3.1 exceptwith operation
The except twith operation is used to exclude all characters in the other set from the current set. You can use thisvalue & = ~ Othervalue sets the bit where othervalue is 1 to 0. In this case, you also need to calculate the number of excluded characters, that is, to find the value of thisvalue as 1 and the value of othervalue as 1, that is, thisvalue & othervalue, and then calculate the number of binary 1. The code for the exceptwith method is given below. This code is only applicable to operations in the same set and cannot be used with operations in other sets.
Private void pair twith (charset other) {for (INT I = 0; I <16; I ++) {uint [] [] arrmid = data [I]; if (arrmid = NULL) {continue;} uint [] [] otherarrmid = Other. data [I]; If (otherarrmid = NULL) {continue;} For (Int J = 0; j <16; j ++) {uint [] arrbottom = arrmid [J]; If (arrbottom = NULL) {continue;} uint [] otherarrbottom = otherarrmid [J]; If (otherarrbottom = NULL) {continue;} For (int K = 0; k <8; k ++) {uint Remo Ved = arrbottom [k] & otherarrbottom [k]; If (removed> 0) {This.
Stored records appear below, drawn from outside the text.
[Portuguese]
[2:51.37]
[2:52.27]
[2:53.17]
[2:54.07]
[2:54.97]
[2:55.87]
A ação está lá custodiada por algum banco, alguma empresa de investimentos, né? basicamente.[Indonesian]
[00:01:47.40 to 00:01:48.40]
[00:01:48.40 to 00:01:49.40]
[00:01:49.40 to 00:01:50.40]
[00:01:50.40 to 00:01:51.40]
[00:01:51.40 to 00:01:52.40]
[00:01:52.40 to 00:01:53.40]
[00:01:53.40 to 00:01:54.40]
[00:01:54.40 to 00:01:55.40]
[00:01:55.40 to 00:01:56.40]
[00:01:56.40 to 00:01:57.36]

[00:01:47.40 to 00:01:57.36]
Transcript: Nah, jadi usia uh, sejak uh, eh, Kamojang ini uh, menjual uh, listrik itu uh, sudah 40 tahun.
Count-= removed. binonecnt (); arrbottom [k] & = ~ Removed; If (ignorecase) {arrbottom [K + 8] & = ~ Removed ;}}}}}}
3.2 intersectwith operation
The intersectwith operation allows the current set to only contain elements in the specified set, which is opposite to the previous operation. Therefore, you can use thisvalue & = othervalue to set the bit where othervalue is 0 to 0. The number of excluded characters is 1 in thisvalue and 0 in othervalue, that is, thisvalue &~ Othervalue.
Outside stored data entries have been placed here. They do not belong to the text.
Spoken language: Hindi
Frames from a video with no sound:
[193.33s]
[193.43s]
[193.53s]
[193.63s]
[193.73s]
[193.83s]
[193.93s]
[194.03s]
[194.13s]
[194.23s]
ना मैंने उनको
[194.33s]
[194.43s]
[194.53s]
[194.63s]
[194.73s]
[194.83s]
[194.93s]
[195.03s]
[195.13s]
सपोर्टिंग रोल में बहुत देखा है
3.3 symmetricexceptwith operation
The symmetricexceptwith operation is similar to an exclusive or operation, which causes the current set to only contain elements existing in the current set or the specified set (but not the elements that both exist ), the binary operation is naturally thisvalue ^ = oherint. However, it is difficult to calculate the number of modified characters here, because the number of thisvalue to be changed from 0 to 1 must be added, and the number of thisvalue to 0 must be subtracted from 1, in any case, we need to calculate the number of 1 for two times. Therefore, we can directly calculate the number of 1 for an exclusive, forward, or backward, and then subtract it.
3.4 unionwith operation
The unionwith operation allows the current set to contain all elements that exist simultaneously in the current set and the specified set. Therefore, the operation using thisvalue | = othervalue is used. The number of characters added is the bit where thisvalue is 0 and othervalue is 1 ~ Thisvalue & othervalue calculation.
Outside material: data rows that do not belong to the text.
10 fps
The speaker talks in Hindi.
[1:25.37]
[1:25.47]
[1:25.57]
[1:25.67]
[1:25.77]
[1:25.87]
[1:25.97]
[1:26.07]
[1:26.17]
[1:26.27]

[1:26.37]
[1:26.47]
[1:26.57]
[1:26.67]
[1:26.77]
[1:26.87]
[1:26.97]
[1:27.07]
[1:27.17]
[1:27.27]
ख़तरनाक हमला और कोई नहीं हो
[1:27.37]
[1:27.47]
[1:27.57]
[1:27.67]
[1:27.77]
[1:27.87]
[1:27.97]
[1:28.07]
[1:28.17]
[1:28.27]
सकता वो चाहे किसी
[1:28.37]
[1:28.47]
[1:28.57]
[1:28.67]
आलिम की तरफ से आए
3.5 calculate the number of 1 in binary
To calculate the number of 1 in binary data, you do not need to judge the number with 32 cycles. You can use the binary method to obtain the result through the 15-bit operation and 5 addition operations:
Public static int binonecnt (this uint value) {value = (Value & 0x55555555) + (value> 1) & 0x55555555 ); value = (Value & 0x33333333) + (value> 2) & 0x33333333); value = (Value & 0x0f0f0f) + (value> 4) & 0x0f0f0f); value = (Value & 0x00ff00ff) + (value> 8) & 0x00ff00ff); value = (Value & 0x0000ffff) + (value> 16) & 0x0000ffff); Return (INT) value ;}
The idea and basic operations of charset are as follows. For the complete code, refer to the charset class, its insertion and deletion efficiency is about 70% of hashset <char> (the main factor is to divide the array into three layers), but the collection operation efficiency is generally higher than hashset <char>, when the collection is relatively large (several thousand), the efficiency can be improved several times.
Later, I tested the two-layer array (the top layer length is 64 and the bottom layer length is 32) and found that the memory usage is not a problem, and the efficiency is slightly improved, it seems that some simple data structures can bring many benefits.